* **Stored records**
-=-=-=-=-

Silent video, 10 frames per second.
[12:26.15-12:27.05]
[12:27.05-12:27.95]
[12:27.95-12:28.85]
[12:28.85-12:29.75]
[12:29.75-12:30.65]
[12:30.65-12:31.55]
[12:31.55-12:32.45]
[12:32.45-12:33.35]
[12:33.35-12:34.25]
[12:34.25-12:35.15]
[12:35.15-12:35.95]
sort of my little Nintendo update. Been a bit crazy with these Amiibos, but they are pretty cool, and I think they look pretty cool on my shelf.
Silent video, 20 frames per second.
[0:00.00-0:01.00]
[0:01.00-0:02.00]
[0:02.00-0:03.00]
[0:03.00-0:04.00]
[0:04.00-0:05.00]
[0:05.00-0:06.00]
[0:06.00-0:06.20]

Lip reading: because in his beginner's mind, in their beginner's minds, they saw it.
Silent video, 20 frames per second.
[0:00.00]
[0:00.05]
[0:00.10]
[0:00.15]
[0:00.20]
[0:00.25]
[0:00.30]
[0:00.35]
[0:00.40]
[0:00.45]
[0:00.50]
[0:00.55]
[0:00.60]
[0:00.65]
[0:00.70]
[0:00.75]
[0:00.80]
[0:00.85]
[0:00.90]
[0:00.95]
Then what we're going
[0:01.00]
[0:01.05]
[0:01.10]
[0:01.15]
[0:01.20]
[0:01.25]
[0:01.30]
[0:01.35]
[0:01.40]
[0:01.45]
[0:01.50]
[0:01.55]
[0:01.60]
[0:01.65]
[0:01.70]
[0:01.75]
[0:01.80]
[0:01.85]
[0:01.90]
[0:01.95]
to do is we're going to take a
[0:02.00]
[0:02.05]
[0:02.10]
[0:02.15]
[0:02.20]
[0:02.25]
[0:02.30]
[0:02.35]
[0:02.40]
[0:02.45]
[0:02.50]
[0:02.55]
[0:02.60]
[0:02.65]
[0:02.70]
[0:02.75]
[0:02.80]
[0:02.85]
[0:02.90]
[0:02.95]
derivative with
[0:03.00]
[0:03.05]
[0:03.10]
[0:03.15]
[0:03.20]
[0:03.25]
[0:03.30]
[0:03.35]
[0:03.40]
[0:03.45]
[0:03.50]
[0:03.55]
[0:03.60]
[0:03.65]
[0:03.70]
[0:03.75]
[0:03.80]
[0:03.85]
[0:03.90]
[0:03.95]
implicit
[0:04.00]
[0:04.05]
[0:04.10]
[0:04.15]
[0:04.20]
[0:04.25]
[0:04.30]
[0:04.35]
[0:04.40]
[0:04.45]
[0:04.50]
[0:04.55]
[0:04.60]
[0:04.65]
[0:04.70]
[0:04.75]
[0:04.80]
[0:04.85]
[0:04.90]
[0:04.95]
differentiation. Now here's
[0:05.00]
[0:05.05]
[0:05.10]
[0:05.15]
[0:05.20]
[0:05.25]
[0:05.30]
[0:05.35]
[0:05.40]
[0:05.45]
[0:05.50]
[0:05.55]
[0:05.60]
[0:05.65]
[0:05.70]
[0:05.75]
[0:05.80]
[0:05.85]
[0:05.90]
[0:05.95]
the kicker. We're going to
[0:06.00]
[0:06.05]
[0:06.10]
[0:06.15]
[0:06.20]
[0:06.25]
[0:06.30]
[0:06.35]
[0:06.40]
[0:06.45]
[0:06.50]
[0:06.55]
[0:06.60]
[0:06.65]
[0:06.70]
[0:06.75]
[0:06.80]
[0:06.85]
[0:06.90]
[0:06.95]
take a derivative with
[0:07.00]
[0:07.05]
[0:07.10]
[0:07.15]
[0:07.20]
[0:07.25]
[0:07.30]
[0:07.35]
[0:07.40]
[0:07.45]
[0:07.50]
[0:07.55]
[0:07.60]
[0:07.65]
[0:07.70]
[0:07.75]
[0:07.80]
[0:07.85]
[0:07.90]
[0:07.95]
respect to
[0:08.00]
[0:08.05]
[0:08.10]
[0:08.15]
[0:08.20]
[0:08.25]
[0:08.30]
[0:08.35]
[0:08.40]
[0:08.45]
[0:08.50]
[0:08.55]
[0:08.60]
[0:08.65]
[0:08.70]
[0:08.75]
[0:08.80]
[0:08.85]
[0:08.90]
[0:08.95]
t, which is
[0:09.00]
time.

-=-=-=-=-

* **Goal of the exercise**
Each record above should be given again exactly as it appears.

* **Answer box**
Silent video, 10 frames per second.
[12:26.15-12:27.05]
[12:27.05-12:27.95]
[12:27.95-12:28.85]
[12:28.85-12:29.75]
[12:29.75-12:30.65]
[12:30.65-12:31.55]
[12:31.55-12:32.45]
[12:32.45-12:33.35]
[12:33.35-12:34.25]
[12:34.25-12:35.15]
[12:35.15-12:35.95]
sort of my little Nintendo update. Been a bit crazy with these Amiibos, but they are pretty cool, and I think they look pretty cool on my shelf.
Silent video, 20 frames per second.
[0:00.00-0:01.00]
[0:01.00-0:02.00]
[0:02.00-0:03.00]
[0:03.00-0:04.00]
[0:04.00-0:05.00]
[0:05.00-0:06.00]
[0:06.00-0:06.20]

Lip reading: because in his beginner's mind, in their beginner's minds, they saw it.
Silent video, 20 frames per second.
[0:00.00]
[0:00.05]
[0:00.10]
[0:00.15]
[0:00.20]
[0:00.25]
[0:00.30]
[0:00.35]
[0:00.40]
[0:00.45]
[0:00.50]
[0:00.55]
[0:00.60]
[0:00.65]
[0:00.70]
[0:00.75]
[0:00.80]
[0:00.85]
[0:00.90]
[0:00.95]
Then what we're going
[0:01.00]
[0:01.05]
[0:01.10]
[0:01.15]
[0:01.20]
[0:01.25]
[0:01.30]
[0:01.35]
[0:01.40]
[0:01.45]
[0:01.50]
[0:01.55]
[0:01.60]
[0:01.65]
[0:01.70]
[0:01.75]
[0:01.80]
[0:01.85]
[0:01.90]
[0:01.95]
to do is we're going to take a
[0:02.00]
[0:02.05]
[0:02.10]
[0:02.15]
[0:02.20]
[0:02.25]
[0:02.30]
[0:02.35]
[0:02.40]
[0:02.45]
[0:02.50]
[0:02.55]
[0:02.60]
[0:02.65]
[0:02.70]
[0:02.75]
[0:02.80]
[0:02.85]
[0:02.90]
[0:02.95]
derivative with
[0:03.00]
[0:03.05]
[0:03.10]
[0:03.15]
[0:03.20]
[0:03.25]
[0:03.30]
[0:03.35]
[0:03.40]
[0:03.45]
[0:03.50]
[0:03.55]
[0:03.60]
[0:03.65]
[0:03.70]
[0:03.75]
[0:03.80]
[0:03.85]
[0:03.90]
[0:03.95]
implicit
[0:04.00]
[0:04.05]
[0:04.10]
[0:04.15]
[0:04.20]
[0:04.25]
[0:04.30]
[0:04.35]
[0:04.40]
[0:04.45]
[0:04.50]
[0:04.55]
[0:04.60]
[0:04.65]
[0:04.70]
[0:04.75]
[0:04.80]
[0:04.85]
[0:04.90]
[0:04.95]
differentiation. Now here's
[0:05.00]
[0:05.05]
[0:05.10]
[0:05.15]
[0:05.20]
[0:05.25]
[0:05.30]
[0:05.35]
[0:05.40]
[0:05.45]
[0:05.50]
[0:05.55]
[0:05.60]
[0:05.65]
[0:05.70]
[0:05.75]
[0:05.80]
[0:05.85]
[0:05.90]
[0:05.95]
the kicker. We're going to
[0:06.00]
[0:06.05]
[0:06.10]
[0:06.15]
[0:06.20]
[0:06.25]
[0:06.30]
[0:06.35]
[0:06.40]
[0:06.45]
[0:06.50]
[0:06.55]
[0:06.60]
[0:06.65]
[0:06.70]
[0:06.75]
[0:06.80]
[0:06.85]
[0:06.90]
[0:06.95]
take a derivative with
[0:07.00]
[0:07.05]
[0:07.10]
[0:07.15]
[0:07.20]
[0:07.25]
[0:07.30]
[0:07.35]
[0:07.40]
[0:07.45]
[0:07.50]
[0:07.55]
[0:07.60]
[0:07.65]
[0:07.70]
[0:07.75]
[0:07.80]
[0:07.85]
[0:07.90]
[0:07.95]
respect to
[0:08.00]
[0:08.05]
[0:08.10]
[0:08.15]
[0:08.20]
[0:08.25]
[0:08.30]
[0:08.35]
[0:08.40]
[0:08.45]
[0:08.50]
[0:08.55]
[0:08.60]
[0:08.65]
[0:08.70]
[0:08.75]
[0:08.80]
[0:08.85]
[0:08.90]
[0:08.95]
t, which is
[0:09.00]
time.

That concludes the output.